Based on the previous paragraph, sites may start preventing use of @yahoo.com email addresses for their services. Knowing that you could lose your Yahoo account and then have it turned over to someone else 30 days later could easily lead to site compromises. To simply avoid this situation entirely, sites that rely on security may simply stop letting @yahoo.com email addresses sign up for service. So, one of the biggest benefits of using Yahoo Mail will end. I’d expect a mass exodus to Gmail or Windows Live Mail after the dust settles here. In fact, this decision may kill Yahoo Mail as any kind of a real email service. Does Marissa have any idea what the hell she’s doing? If I were on the Yahoo board, I’d be seriously considering right about now of ousting this one.
If I were in a position at Yahoo to make this decision, I would have killed this idea before I’d ever left the conference room. That Yahoo is even contemplating making this move at this time is completely questionable. Let’s just hope that when someone’s account is compromised and/or has identity theft as a direct result of this bad Yahoo decision, that someone will sue the pants off of Yahoo. That will at least teach other ISPs that this is not, in any way, an acceptable practice.
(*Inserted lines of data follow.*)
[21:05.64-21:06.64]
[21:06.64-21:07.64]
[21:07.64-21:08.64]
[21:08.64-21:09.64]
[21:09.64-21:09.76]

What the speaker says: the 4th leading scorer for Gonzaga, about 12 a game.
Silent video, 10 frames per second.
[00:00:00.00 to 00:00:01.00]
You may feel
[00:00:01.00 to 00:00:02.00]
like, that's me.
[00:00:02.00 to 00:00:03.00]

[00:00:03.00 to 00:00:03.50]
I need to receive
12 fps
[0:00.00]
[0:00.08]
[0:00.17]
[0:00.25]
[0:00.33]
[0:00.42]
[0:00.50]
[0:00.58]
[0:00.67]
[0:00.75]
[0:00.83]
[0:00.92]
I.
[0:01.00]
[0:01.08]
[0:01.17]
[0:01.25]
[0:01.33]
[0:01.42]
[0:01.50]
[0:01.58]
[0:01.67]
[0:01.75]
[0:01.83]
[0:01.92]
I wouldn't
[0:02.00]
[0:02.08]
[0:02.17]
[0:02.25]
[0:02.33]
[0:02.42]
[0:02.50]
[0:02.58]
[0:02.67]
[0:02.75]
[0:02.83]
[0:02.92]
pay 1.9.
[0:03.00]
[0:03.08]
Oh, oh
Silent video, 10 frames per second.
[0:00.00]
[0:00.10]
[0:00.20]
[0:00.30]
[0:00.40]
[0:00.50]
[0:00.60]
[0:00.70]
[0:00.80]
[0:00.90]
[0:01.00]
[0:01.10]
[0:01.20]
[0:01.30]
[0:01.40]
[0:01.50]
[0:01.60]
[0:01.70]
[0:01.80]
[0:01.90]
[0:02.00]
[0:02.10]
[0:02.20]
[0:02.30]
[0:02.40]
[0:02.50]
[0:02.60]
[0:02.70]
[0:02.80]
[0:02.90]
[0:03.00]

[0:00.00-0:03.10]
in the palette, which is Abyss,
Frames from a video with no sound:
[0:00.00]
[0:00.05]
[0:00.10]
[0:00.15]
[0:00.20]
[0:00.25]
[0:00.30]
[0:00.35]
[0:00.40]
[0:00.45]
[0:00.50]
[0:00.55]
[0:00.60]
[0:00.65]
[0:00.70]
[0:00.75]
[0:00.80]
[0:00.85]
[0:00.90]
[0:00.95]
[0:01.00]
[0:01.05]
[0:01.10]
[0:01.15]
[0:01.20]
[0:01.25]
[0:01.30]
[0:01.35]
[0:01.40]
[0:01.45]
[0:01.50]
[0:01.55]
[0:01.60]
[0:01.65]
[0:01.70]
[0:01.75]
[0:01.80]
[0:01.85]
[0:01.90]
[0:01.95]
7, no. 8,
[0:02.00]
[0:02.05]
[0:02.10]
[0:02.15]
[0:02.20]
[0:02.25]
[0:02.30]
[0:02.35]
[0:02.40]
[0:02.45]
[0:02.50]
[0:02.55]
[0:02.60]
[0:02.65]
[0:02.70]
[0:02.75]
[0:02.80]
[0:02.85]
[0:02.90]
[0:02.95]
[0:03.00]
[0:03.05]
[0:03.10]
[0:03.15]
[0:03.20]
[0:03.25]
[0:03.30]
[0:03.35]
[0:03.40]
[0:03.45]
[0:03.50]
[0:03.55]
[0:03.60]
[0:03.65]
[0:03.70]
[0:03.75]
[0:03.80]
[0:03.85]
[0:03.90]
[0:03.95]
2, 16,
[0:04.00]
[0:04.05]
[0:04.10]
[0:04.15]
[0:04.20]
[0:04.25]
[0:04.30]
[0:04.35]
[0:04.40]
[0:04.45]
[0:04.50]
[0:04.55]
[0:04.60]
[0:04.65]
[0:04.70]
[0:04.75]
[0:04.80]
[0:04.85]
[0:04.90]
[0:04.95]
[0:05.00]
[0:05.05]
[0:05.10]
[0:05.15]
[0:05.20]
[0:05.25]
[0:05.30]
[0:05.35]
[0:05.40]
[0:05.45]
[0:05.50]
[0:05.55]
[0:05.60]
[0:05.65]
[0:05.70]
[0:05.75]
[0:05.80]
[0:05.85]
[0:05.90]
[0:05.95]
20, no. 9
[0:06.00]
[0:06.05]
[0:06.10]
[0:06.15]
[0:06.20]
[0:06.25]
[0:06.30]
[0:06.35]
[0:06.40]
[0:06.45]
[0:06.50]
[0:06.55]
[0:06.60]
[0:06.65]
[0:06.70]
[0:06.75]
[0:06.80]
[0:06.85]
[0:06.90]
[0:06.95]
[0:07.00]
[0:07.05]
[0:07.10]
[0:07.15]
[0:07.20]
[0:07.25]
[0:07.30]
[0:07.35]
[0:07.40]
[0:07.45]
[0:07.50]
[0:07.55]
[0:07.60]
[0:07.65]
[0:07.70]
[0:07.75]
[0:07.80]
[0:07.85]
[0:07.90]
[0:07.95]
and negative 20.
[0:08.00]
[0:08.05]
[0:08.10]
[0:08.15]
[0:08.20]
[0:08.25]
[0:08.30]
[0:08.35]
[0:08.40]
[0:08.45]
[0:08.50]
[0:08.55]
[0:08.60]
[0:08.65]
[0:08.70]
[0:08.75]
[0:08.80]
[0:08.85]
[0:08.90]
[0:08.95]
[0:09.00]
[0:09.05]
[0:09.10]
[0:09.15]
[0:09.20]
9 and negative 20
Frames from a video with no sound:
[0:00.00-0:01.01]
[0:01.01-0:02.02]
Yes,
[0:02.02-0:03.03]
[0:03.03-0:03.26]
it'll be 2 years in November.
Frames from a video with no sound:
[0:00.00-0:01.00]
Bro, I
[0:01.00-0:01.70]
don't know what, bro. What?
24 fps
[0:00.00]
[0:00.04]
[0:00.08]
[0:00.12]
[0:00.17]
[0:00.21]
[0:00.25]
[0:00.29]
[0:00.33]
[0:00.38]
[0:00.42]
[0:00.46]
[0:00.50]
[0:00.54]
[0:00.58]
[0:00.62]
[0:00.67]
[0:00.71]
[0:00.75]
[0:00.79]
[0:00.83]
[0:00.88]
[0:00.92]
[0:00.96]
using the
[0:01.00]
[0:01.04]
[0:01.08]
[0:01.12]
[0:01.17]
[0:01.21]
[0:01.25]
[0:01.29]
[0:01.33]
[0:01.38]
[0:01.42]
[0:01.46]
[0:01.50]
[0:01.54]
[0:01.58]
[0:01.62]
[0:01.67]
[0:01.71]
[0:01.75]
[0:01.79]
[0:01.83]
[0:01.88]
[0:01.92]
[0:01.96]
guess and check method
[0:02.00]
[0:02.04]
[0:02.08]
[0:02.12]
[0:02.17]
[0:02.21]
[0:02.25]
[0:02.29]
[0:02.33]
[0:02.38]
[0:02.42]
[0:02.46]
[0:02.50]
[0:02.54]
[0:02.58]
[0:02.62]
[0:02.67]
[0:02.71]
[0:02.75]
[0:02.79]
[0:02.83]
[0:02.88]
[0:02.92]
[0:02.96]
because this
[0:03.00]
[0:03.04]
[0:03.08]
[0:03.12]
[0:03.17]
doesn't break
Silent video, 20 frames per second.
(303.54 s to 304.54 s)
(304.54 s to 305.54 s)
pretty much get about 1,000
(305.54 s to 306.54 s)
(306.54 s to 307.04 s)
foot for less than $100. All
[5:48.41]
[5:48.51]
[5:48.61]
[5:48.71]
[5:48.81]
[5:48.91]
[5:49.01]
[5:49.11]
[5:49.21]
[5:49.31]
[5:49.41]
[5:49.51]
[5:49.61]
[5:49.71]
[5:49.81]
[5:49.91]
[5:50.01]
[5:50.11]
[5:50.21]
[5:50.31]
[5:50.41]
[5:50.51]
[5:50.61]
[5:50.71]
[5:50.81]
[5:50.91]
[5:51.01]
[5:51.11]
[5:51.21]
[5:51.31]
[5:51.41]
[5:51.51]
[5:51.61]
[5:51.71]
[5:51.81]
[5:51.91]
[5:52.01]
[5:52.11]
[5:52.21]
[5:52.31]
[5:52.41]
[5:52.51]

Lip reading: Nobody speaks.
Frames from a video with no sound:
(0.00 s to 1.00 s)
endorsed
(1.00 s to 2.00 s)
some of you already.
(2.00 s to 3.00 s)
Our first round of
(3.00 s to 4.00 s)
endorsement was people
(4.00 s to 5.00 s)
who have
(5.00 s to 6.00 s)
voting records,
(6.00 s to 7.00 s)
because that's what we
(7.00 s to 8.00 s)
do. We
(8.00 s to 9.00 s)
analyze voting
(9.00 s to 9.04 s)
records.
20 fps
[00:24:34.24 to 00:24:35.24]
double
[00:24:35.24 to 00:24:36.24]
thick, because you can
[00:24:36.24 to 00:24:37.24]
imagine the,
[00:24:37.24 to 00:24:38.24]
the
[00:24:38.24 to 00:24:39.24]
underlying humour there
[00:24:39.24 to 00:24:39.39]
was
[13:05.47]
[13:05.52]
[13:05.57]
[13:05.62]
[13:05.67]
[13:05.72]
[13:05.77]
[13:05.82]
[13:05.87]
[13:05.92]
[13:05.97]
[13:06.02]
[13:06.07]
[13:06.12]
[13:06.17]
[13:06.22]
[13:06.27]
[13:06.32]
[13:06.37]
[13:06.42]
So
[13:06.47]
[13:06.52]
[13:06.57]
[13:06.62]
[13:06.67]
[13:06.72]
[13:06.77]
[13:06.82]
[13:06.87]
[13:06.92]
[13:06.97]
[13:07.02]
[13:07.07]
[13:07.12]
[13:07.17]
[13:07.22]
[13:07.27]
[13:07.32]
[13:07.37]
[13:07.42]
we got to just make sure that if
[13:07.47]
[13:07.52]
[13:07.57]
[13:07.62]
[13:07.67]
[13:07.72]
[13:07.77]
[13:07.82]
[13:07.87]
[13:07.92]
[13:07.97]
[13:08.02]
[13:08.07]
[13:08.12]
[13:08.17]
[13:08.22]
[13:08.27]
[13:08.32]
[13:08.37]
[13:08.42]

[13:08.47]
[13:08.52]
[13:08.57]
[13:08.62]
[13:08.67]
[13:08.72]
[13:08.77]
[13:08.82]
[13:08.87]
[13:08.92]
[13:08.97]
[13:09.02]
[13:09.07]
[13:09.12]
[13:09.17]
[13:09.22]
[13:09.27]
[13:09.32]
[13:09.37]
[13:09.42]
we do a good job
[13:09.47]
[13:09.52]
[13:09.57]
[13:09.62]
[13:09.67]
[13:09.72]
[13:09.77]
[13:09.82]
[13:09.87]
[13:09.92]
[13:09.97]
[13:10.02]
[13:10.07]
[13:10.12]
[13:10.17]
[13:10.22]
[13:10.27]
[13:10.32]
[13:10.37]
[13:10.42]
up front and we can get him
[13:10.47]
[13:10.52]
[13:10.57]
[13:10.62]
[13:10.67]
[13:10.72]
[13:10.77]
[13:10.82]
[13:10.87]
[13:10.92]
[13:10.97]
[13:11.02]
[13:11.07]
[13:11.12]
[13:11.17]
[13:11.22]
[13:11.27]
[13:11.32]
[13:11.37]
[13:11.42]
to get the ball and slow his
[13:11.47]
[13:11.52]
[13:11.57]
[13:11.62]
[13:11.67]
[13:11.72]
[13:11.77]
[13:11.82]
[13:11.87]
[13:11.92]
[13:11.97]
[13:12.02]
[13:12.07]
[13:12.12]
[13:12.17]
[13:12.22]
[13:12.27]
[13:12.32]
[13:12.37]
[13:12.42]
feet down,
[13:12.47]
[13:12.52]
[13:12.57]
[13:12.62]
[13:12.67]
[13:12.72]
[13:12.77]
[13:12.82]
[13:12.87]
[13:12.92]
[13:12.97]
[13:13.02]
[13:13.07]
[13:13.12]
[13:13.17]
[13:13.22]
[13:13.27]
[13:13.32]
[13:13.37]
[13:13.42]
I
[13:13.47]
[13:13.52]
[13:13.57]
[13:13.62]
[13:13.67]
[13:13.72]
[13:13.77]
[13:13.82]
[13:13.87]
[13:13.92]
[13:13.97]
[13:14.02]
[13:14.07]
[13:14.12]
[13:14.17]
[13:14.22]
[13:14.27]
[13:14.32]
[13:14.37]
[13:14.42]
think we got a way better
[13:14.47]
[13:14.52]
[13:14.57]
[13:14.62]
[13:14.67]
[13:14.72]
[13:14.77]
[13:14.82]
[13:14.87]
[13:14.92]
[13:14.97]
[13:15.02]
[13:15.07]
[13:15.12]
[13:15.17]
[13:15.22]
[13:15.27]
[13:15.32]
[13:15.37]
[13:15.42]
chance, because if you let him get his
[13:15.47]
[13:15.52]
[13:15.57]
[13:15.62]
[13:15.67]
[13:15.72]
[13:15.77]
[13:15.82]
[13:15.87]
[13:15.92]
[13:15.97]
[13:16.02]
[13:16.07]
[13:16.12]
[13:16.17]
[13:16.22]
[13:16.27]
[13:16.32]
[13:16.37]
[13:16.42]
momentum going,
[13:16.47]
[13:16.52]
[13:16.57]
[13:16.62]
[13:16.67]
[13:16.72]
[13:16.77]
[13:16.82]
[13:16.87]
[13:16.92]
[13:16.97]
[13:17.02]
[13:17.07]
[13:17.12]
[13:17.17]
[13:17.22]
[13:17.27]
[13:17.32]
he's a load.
This decision has disaster written all over it. This is also a huge liability risk for Yahoo. Yes, Yahoo may have written in their Terms and Conditions that they have the right to reissue account names. But, since they hadn’t been doing this from the beginning and they’re now choosing to do this without proper preparations, this is a huge legal risk. It only takes a handful of users who’s accounts get compromised or who’s identities get stolen as a result of Yahoo’s new policy that this will end in courtroom dates. I can’t even fathom what benefit Yahoo derives from reissuing old IDs, but I can definitely see huge legal liabilities and black clouds looming over this now floundering company. In fact, the liabilities so outweigh the potential benefits to Yahoo, I have to completely question the purpose of this decision. Let’s hope Yahoo is all lawyered up as I can see the court dates piling up from this very very bad decision.